No team in the history of the game has applied more pressure than this mob. Good luck getting a second of space when they’re on. The Tiger intensity is back with a vengeance this year, after seemingly being sapped in 2021. No wonder they’re back as a force.

35 points down at one stage against Geelong, with their best midfielder Dion Prestia in Disneyland after a horrendous high bump from Tom Stewart, the Tigers unveiled their underrated trump card: versatility.

Liam Baker moved onto the ball; Shai Bolton, hitherto all but unsighted, was stationed deep into attack; Jayden Short switched to his old role between half-back and the wing; Tom Lynch, beaten all ends up by Tom De Koning, began to move further up the ground. And they exploded.

As always, Dustin Martin was the firestarter; few right-footers in the game could make a terribly difficult shot on the boundary look as easily as he did. Geelong were 23 points up after that goal: it felt like the scores were tied.

Under suffocating pressure, the Cats’ laser-like forward ball movement slowed to a crawl. Nick Vlastuin feasted on any errant balls sent in his direction, then fed Daniel Rioli and Short for the quick rebound. Defence into attack in the blink of an eye.

Up forward, Bolton was everywhere; too quick and too smart for Mark O’Connor, he found himself with plenty of space inside 50, and used it brilliantly. But for a close-range miss early, he’d have had three for the term.

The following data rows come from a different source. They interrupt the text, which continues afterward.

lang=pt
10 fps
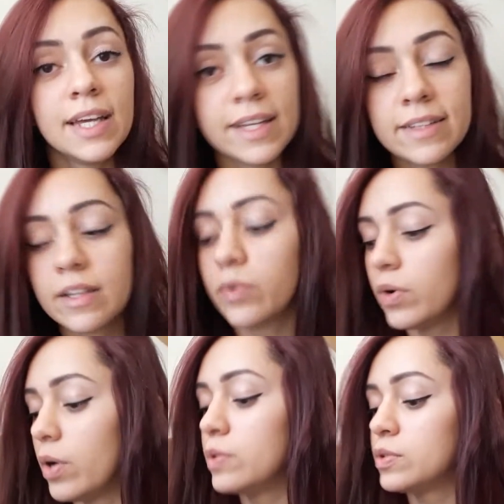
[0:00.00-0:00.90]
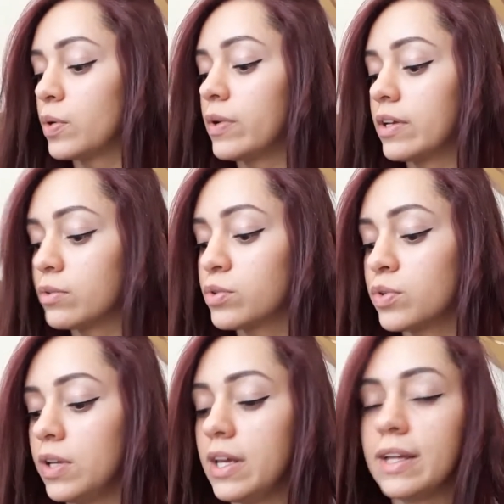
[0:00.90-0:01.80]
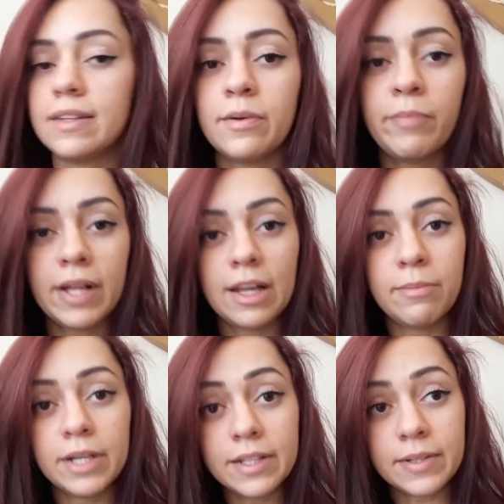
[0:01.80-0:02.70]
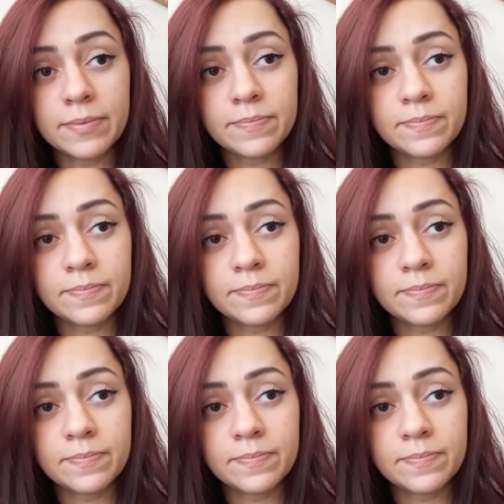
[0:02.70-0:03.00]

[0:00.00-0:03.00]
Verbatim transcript: Então, eu estou lendo Julieta pela manhã.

As it was, he was nothing short of electric.

If anything summed up the change, it was this.

The Tigers weren’t chopping off that inward kick at all to start the game; by the third quarter, any Cats risk was pounced upon with maximum ferocity.

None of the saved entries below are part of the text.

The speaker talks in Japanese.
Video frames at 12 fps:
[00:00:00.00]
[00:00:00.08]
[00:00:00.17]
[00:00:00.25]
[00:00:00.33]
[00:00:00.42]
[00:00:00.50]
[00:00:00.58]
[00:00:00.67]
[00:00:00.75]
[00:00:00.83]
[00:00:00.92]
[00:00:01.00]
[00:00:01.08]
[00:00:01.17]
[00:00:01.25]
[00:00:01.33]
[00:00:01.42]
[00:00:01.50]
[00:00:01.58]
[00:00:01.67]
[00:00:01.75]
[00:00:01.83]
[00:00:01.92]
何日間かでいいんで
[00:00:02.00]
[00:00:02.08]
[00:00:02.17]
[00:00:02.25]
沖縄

Amazingly, though, this Richmond outfit, having won six of its last eight, with its only two defeats in instant classics, currently sits in ninth, and barring a shock Collingwood loss to GWS on Sunday, will spend the week outside the eight. Because even better when it counted was Geelong: as unlikely as the Tigers’ comeback seemed at the time, the Cats coming off the canvas from 17 points down early in the last was even more remarkable.

Slicing through the corridor with pinpoint passing and incredible speed throughout the final quarter, they did what Richmond did: make a very, very good opponent look thoroughly second-rate.

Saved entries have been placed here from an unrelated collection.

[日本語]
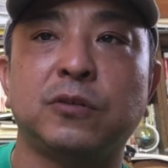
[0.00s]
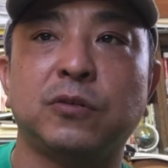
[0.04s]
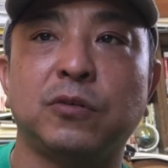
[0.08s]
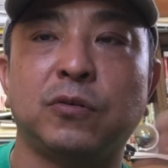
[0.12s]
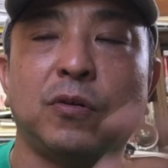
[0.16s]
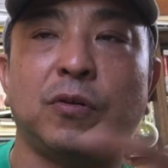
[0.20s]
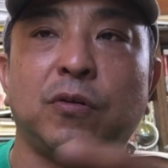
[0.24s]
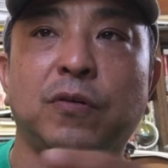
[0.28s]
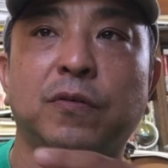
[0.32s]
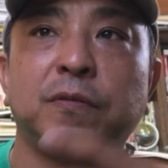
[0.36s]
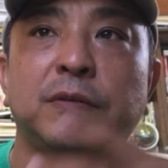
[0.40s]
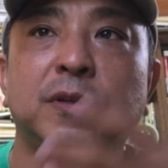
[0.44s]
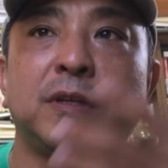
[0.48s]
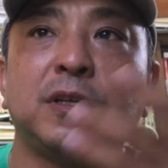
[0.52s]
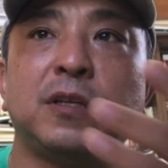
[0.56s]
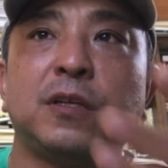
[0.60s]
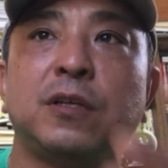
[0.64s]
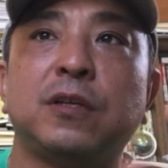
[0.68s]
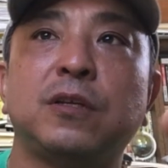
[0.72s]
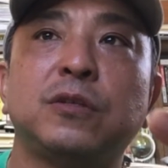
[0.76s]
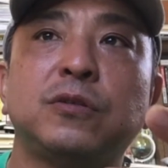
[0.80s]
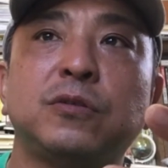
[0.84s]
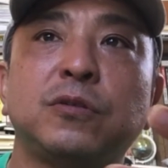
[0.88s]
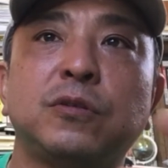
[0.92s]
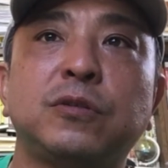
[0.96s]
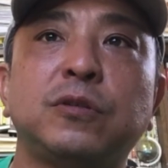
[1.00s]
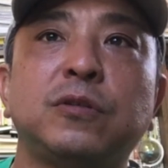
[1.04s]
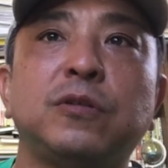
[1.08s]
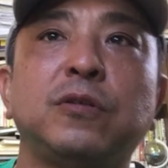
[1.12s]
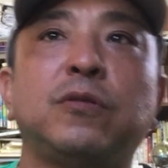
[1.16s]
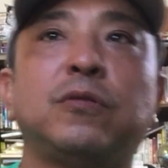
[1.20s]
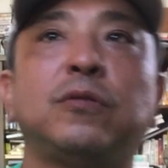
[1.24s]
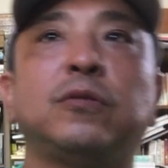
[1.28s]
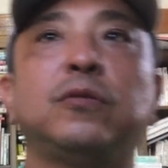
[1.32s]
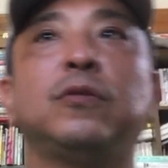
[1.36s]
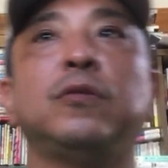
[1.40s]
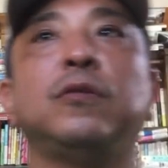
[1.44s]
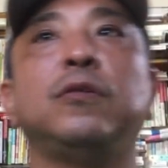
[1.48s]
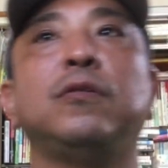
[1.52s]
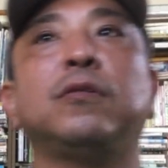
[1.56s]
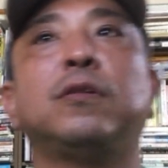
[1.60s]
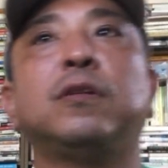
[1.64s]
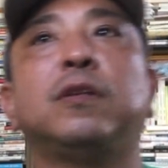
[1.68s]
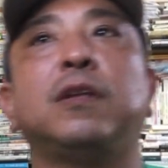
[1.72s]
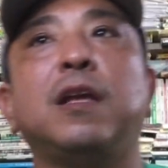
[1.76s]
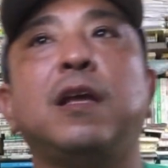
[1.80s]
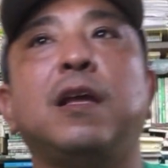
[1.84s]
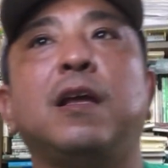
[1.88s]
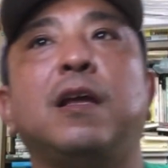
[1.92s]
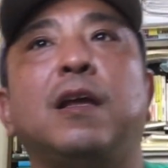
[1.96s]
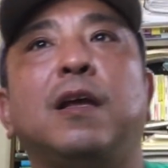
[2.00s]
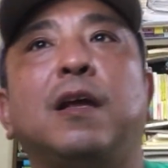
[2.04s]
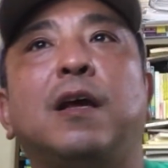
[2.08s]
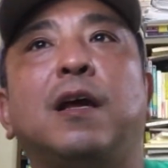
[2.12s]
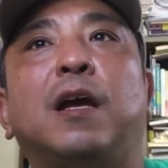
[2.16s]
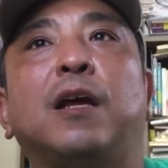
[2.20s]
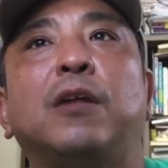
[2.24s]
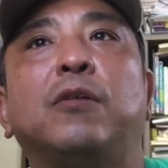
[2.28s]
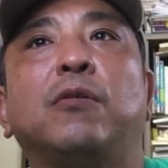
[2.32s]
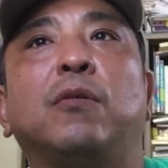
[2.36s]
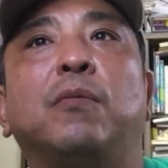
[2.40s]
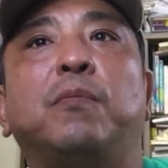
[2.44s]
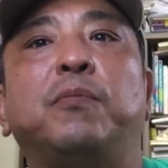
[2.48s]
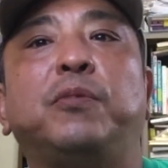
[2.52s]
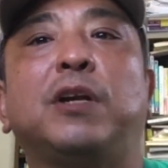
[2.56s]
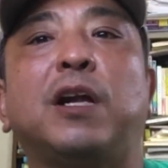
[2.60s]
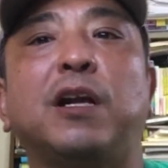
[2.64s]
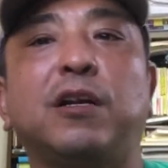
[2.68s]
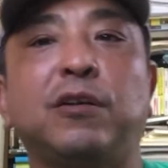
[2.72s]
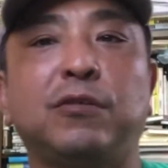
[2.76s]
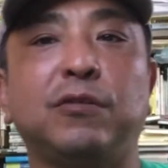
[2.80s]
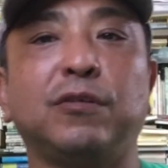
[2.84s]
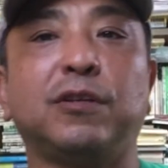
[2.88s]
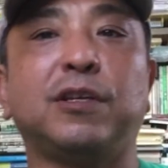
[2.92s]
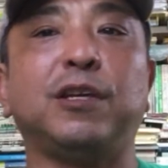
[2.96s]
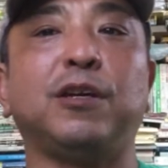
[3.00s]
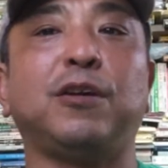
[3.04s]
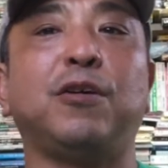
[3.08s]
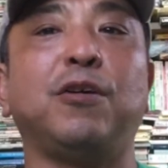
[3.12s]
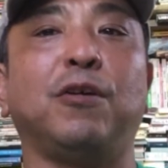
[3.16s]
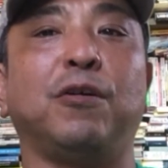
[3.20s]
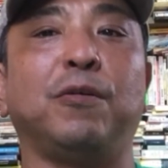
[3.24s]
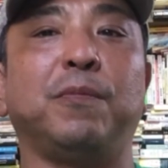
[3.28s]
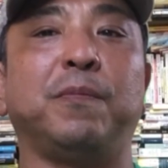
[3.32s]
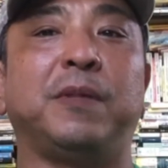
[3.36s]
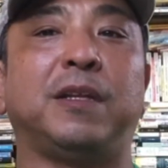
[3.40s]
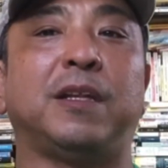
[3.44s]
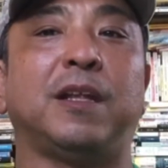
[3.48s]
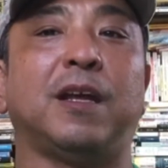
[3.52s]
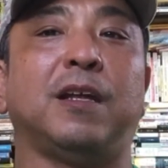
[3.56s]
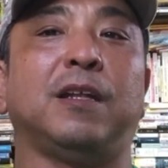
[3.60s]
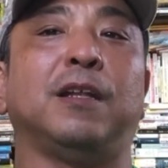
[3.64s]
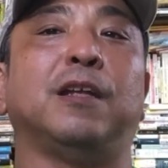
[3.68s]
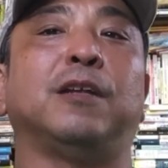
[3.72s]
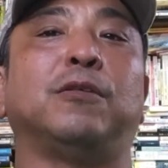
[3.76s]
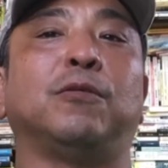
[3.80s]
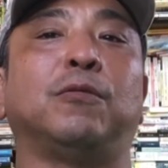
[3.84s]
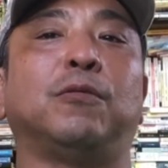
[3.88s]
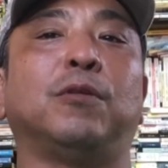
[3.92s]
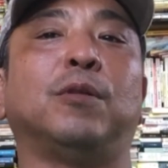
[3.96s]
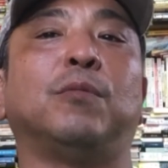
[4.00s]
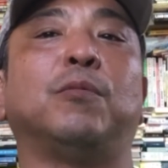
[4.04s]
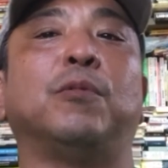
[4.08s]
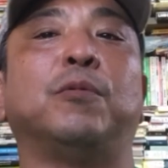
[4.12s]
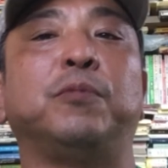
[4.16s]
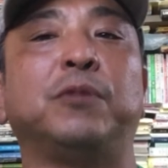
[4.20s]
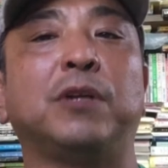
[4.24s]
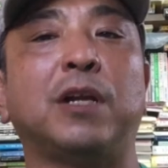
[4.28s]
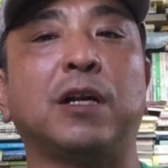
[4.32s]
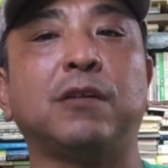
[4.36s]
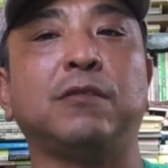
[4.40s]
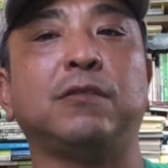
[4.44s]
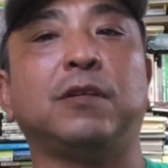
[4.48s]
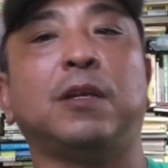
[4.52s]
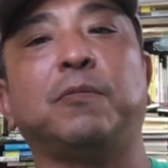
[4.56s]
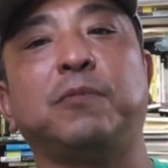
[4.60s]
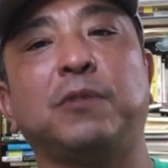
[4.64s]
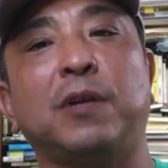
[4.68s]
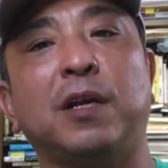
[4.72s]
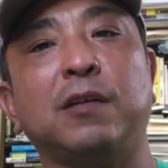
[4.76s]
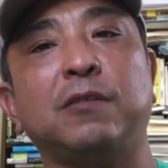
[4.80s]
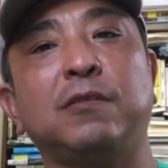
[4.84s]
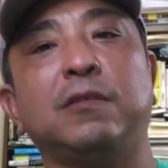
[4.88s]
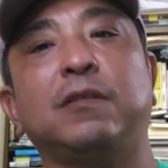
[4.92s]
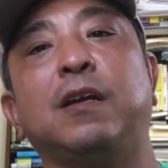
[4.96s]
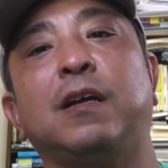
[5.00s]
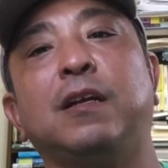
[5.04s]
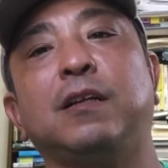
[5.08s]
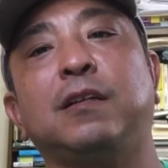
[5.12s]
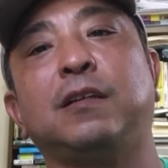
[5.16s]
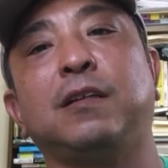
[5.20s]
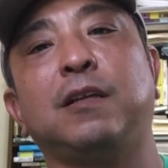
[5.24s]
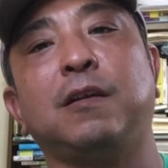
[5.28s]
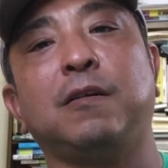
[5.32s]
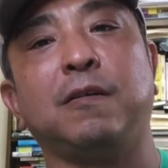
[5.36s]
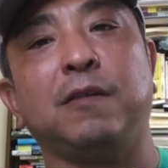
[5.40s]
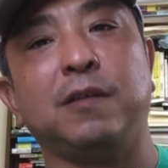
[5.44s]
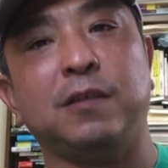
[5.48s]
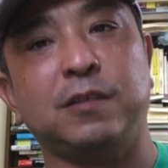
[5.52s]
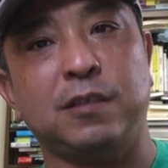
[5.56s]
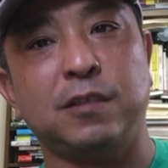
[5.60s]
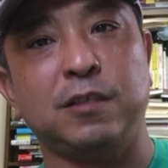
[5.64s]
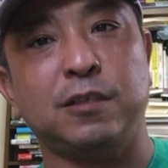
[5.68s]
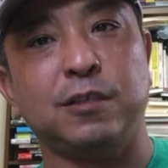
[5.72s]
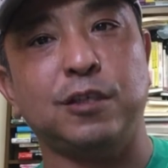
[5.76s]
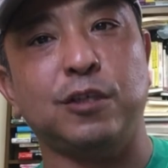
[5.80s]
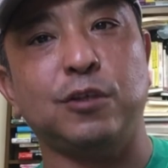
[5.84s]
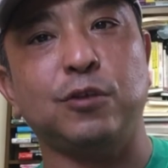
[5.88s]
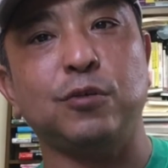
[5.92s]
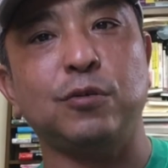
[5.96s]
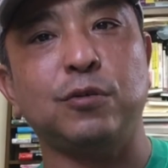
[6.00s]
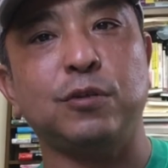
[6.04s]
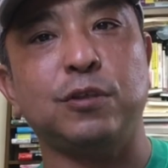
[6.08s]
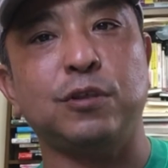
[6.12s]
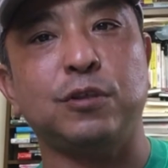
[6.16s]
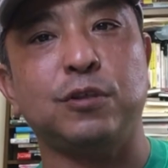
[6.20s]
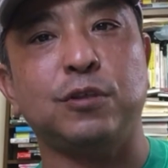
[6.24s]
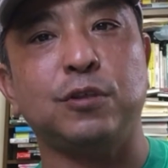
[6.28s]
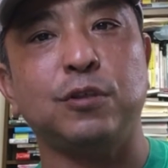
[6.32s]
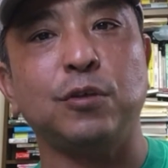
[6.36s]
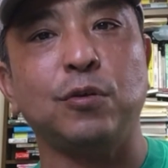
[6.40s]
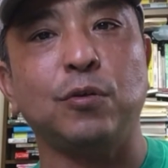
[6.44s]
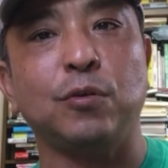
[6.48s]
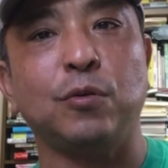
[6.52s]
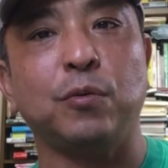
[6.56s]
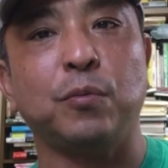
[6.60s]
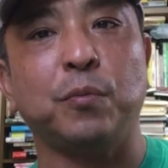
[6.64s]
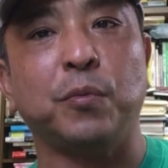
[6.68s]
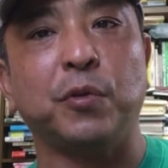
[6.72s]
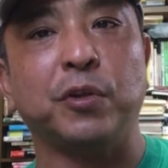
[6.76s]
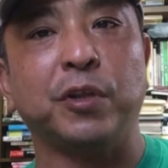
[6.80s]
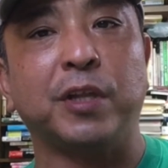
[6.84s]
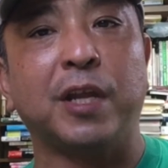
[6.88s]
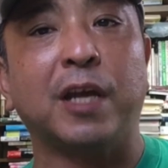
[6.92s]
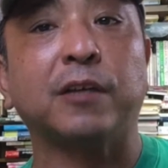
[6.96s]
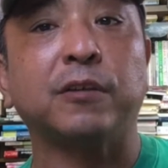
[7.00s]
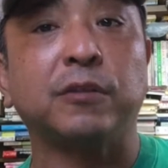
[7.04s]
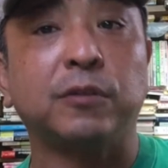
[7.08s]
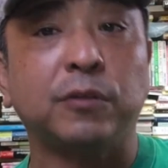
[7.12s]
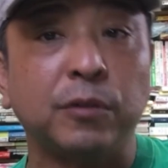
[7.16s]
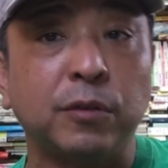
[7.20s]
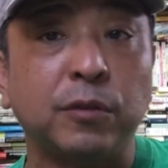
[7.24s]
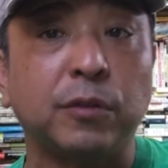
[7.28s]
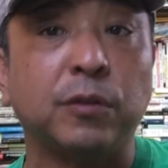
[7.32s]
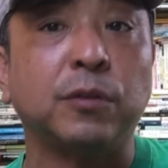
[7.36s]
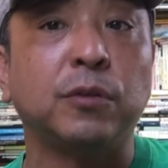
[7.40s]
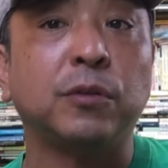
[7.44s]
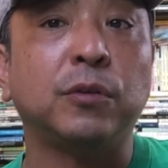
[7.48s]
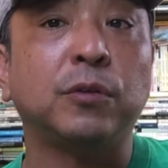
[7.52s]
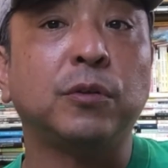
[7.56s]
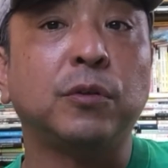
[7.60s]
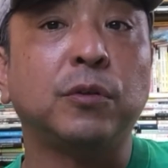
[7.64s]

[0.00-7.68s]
そのそうすることによってあのブラック企業みたいなところもブラックだブラックだっていちいち言う必要もなく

This was so antithetical to the Cats of the second and third terms, but also of 2021 as well. They took the game on, lost none of their precision by foot, and produced the comeback that turned an already brilliant game into a footballing masterpiece.

With Tom Hawkins a non-factor, Jeremy Cameron had to do his customary roaming up the ground and be the focal point in attack; but the story was clearly Tyson Stengle.

Sorry, Charlie Cameron, but right now Stengle is the best small forward in the game. Everything he does oozes class, he tackles like a maniac, his pace is enough to terrify any defender in the game. His effort in the final minute, with Richmond having kicked their way back in front, to attack a 50-50 ball at full speed, turn, and hit the hot spot perfectly for Jack Henry’s heroic last-gasp mark, was outrageously good.

There’s nothing quite like an exciting small forward lighting up a big game; this one had two. How lucky we were.

Bizarrely, though, I came out of this contest thinking the Tigers were still probably the better shout for the flag. Stewart’s absence over the next four weeks will test the Cats, for sure: but more than that, the Tigers dominated the final minutes, only for their usual composure to desert them instantly.

They lost the plot – it’s so difficult to imagine that happening again in a major final.

The MCG factor will be at play should the Tigers make it to the finals: yes, the Demons play there plenty too, but 80,000 screaming fans in a cutthroat final has always been a shot in the arm for these Tigers, and a debilitating influence on whomever they play.

A weaker Tigers outfit came up against the Dees at their full might on ANZAC Day eve, and couldn’t stop them. They are a much better, much more menacing outfit now. With their history, few teams will be giving the Dees more sleepless nights this September. The Cats, for all they do right, have still got to prove their September credentials fully.

As for the Blues; well, it might be time to start daring to dream.